Content starts

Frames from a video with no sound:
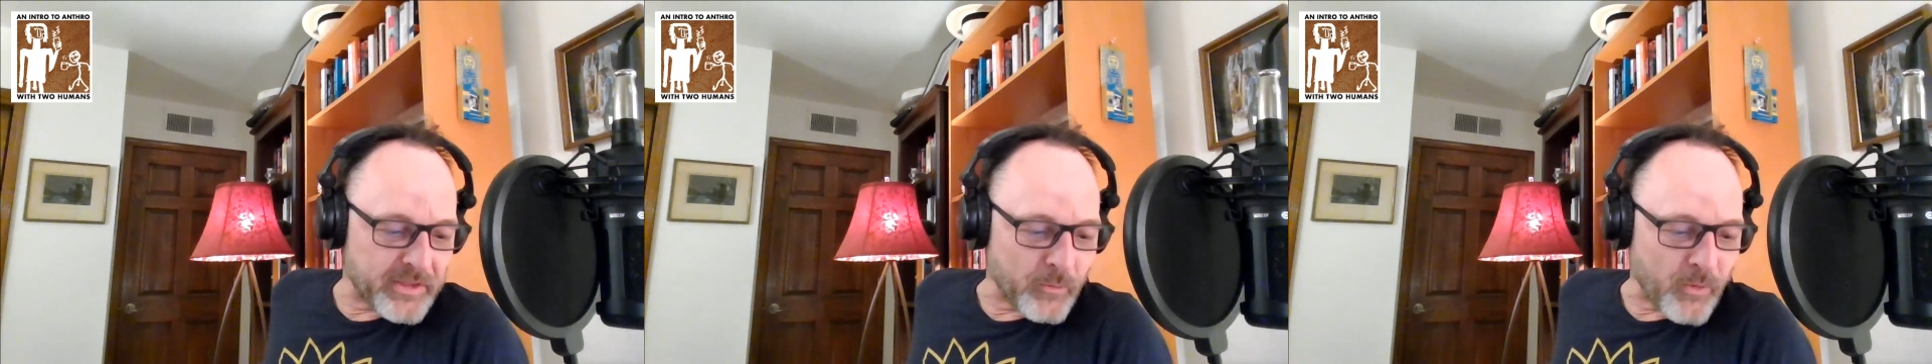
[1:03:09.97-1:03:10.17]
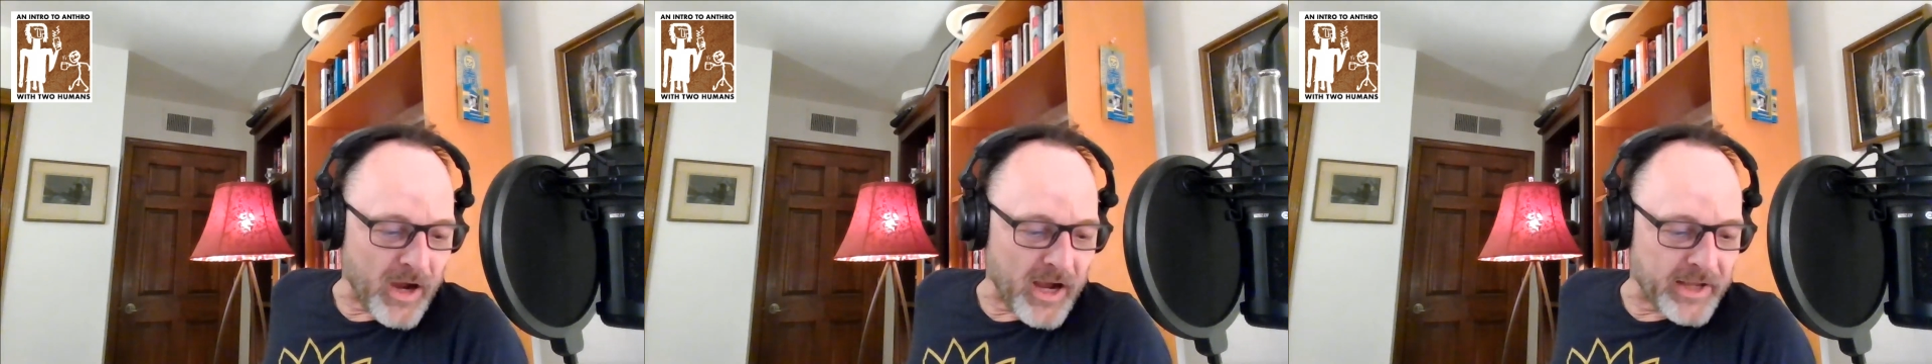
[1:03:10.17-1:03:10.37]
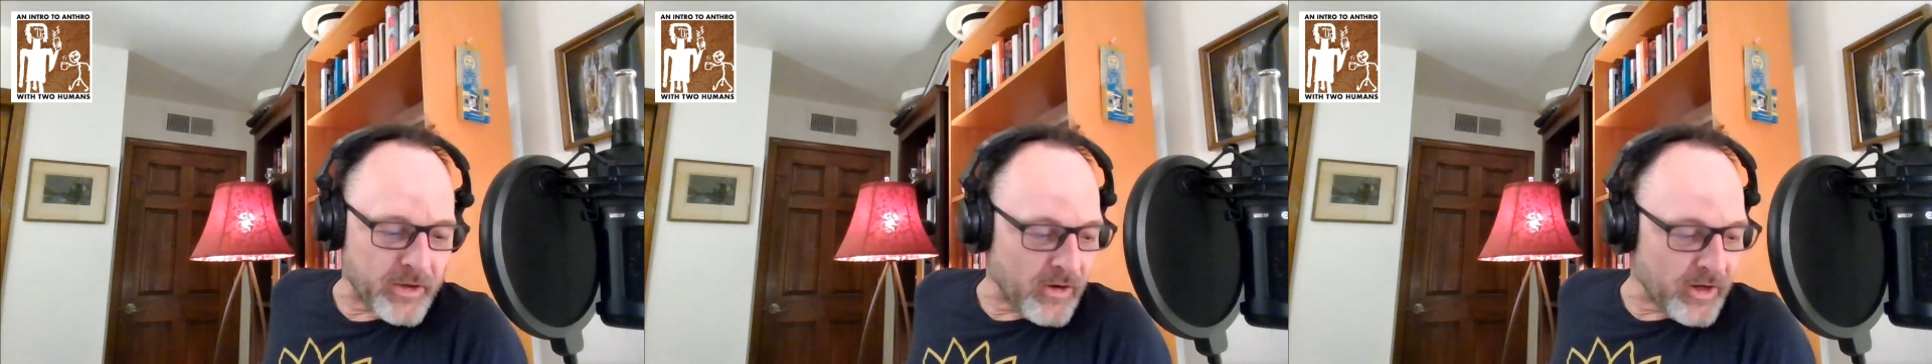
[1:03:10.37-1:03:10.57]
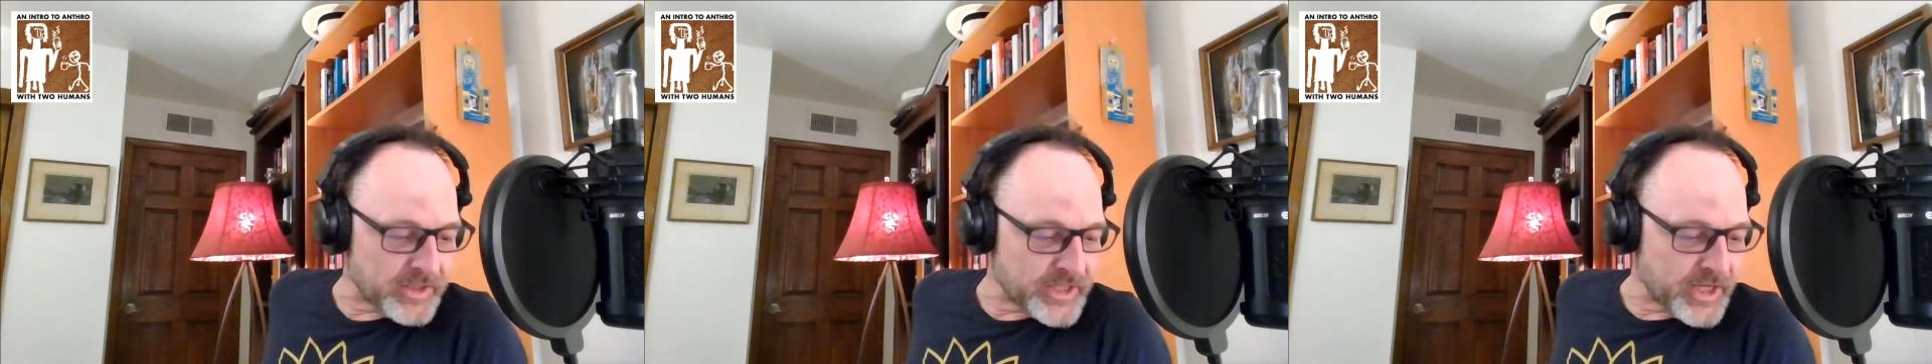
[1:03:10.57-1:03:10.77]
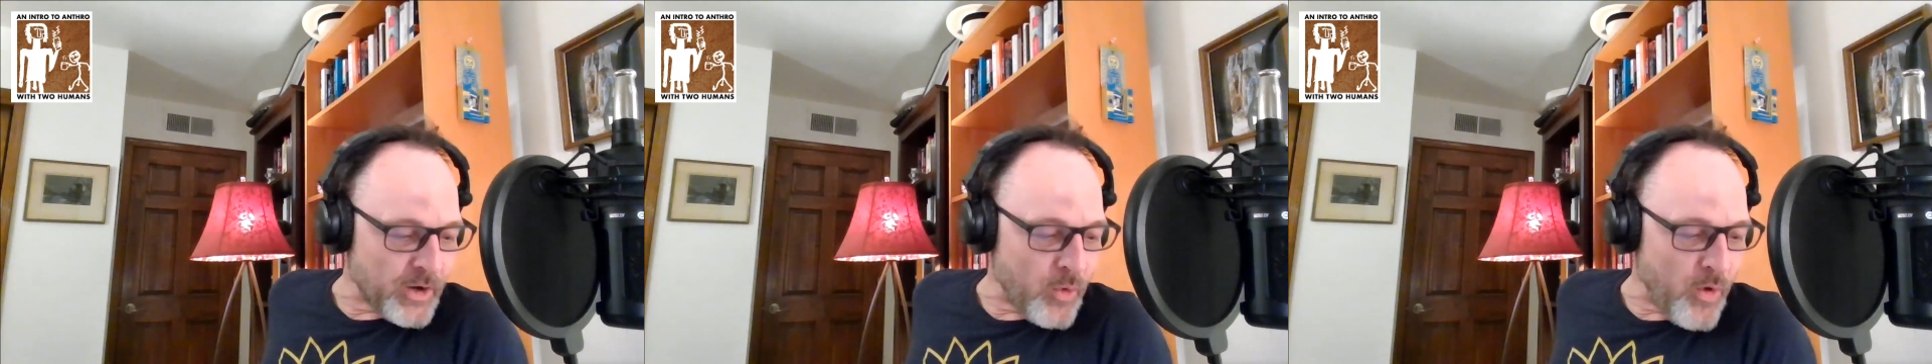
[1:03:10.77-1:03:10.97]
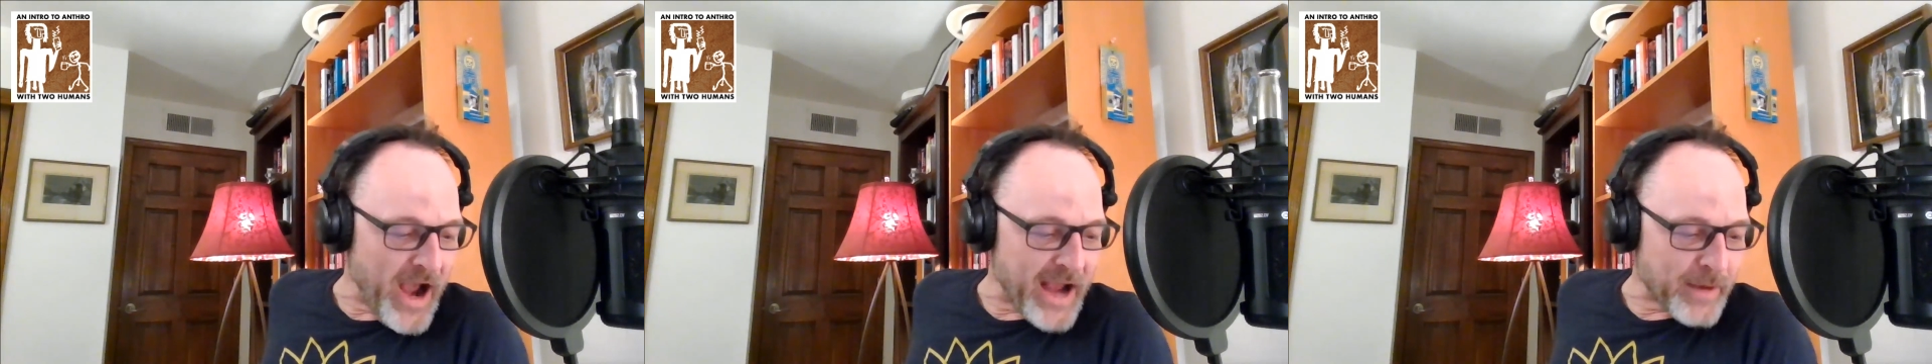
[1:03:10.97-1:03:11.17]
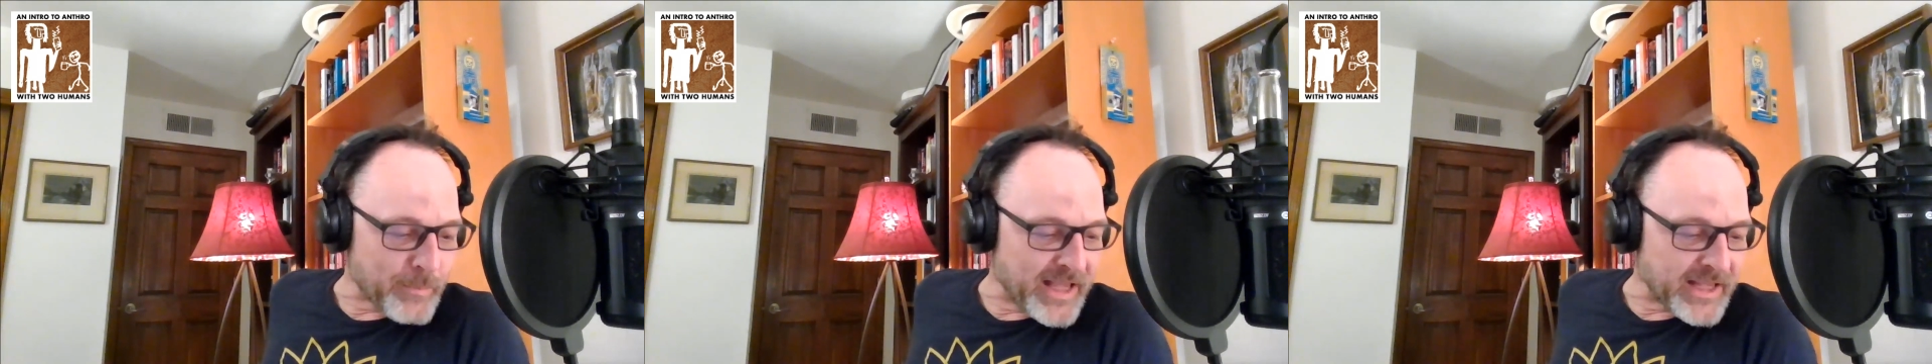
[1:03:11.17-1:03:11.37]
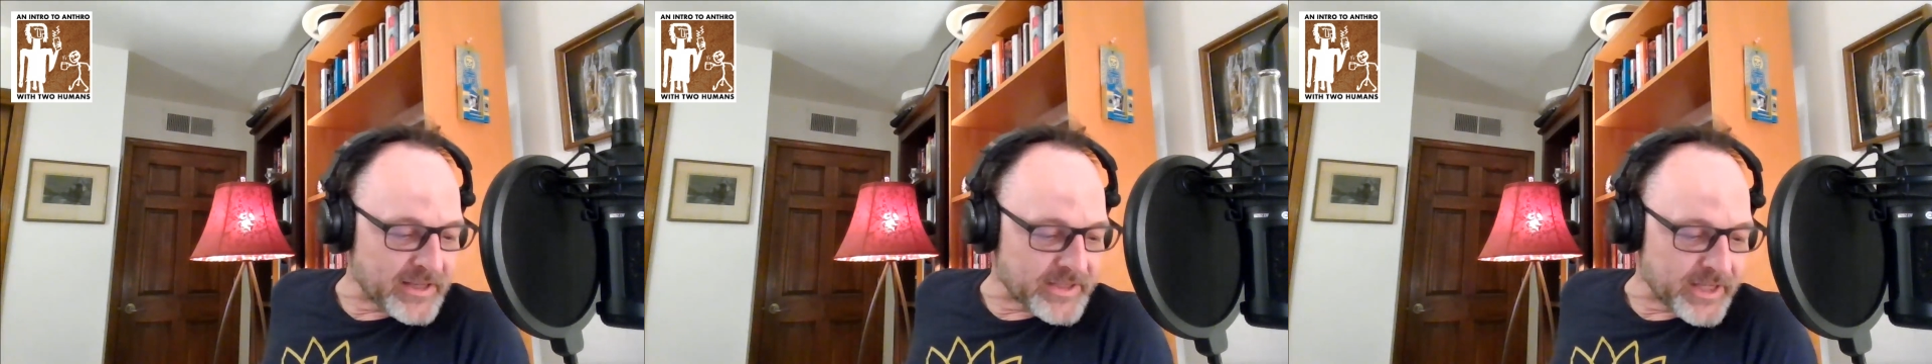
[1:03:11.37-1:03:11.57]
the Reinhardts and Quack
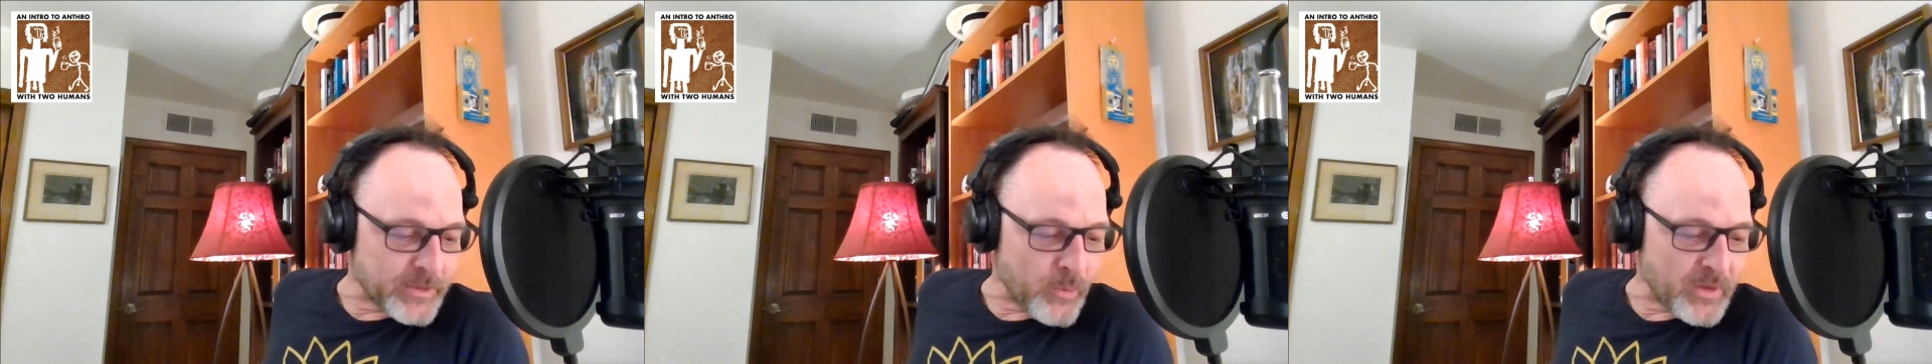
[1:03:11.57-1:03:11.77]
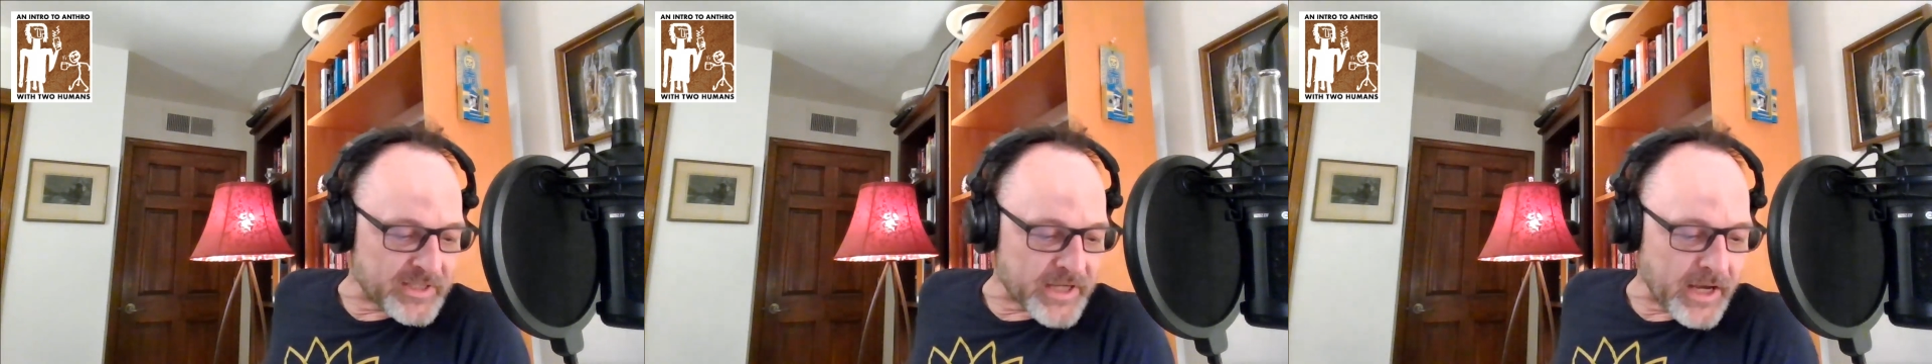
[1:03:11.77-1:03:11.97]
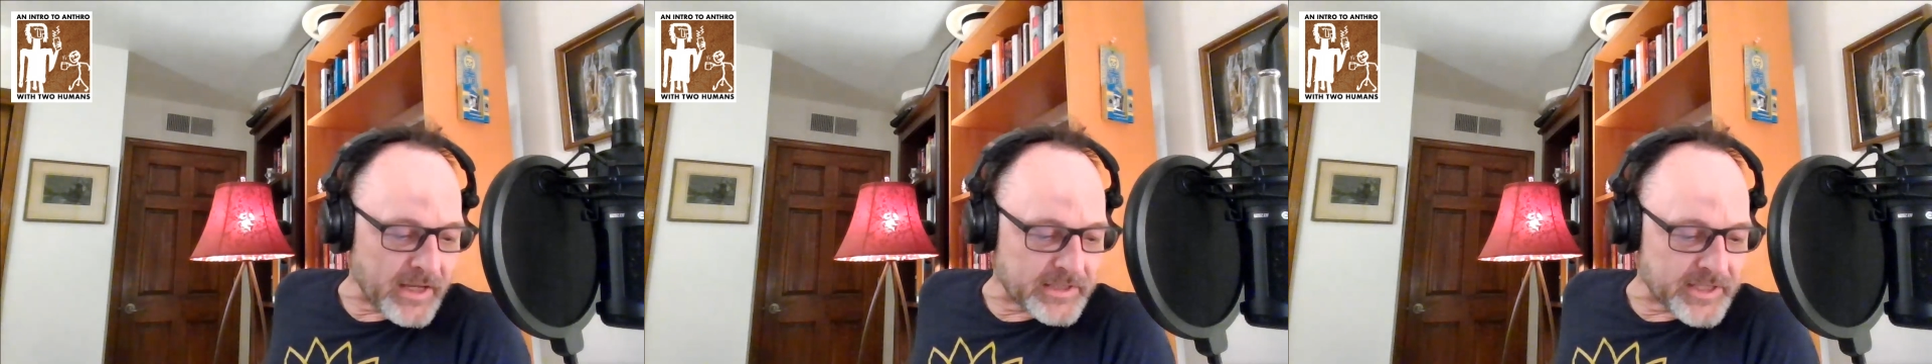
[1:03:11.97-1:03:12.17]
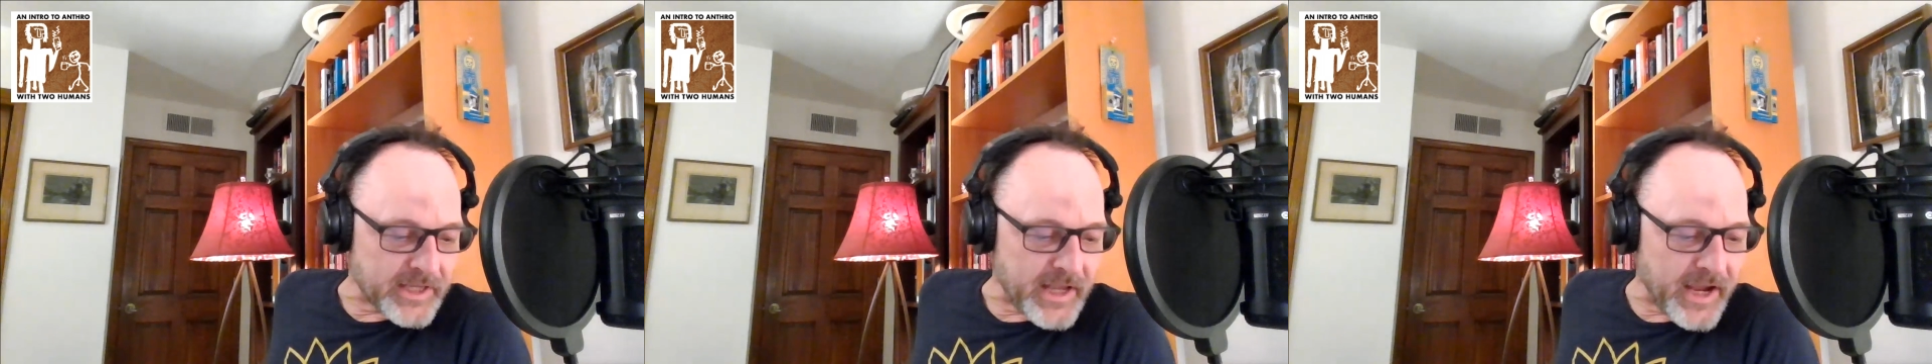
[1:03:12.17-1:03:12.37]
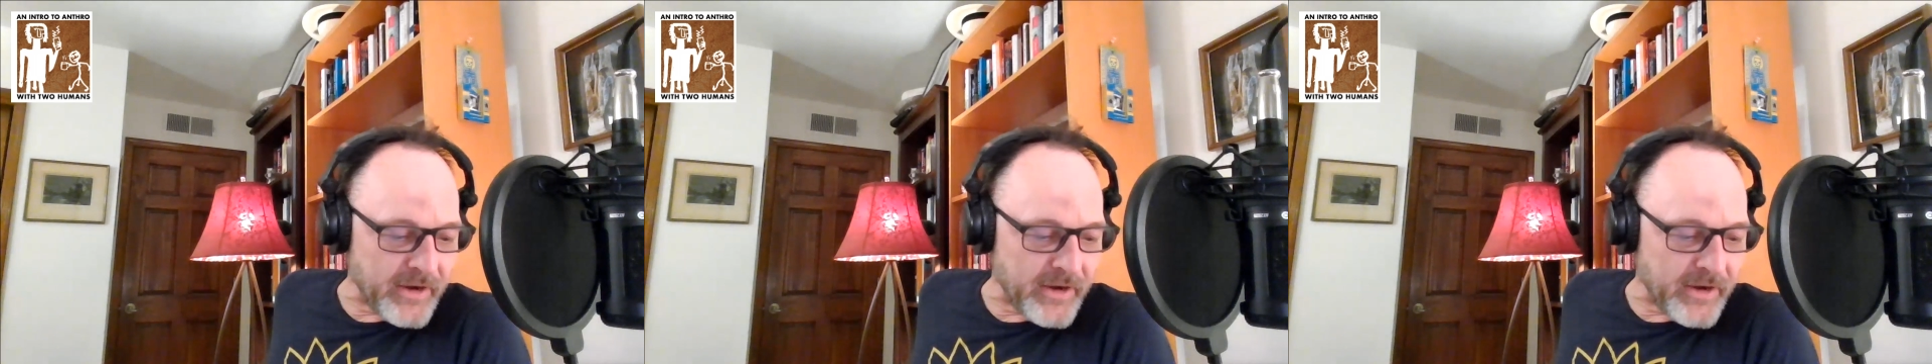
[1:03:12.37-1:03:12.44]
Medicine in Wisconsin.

Content ends

_Exercise objective_:
The lines from the one that contains "[1:03:10.37-1:03:10.57]" through the end of the data, repeated exactly and with no pictures, make up the whole answer.

_Result of this exercise_:
[1:03:10.37-1:03:10.57]
[1:03:10.57-1:03:10.77]
[1:03:10.77-1:03:10.97]
[1:03:10.97-1:03:11.17]
[1:03:11.17-1:03:11.37]
[1:03:11.37-1:03:11.57]
the Reinhardts and Quack
[1:03:11.57-1:03:11.77]
[1:03:11.77-1:03:11.97]
[1:03:11.97-1:03:12.17]
[1:03:12.17-1:03:12.37]
[1:03:12.37-1:03:12.44]
Medicine in Wisconsin.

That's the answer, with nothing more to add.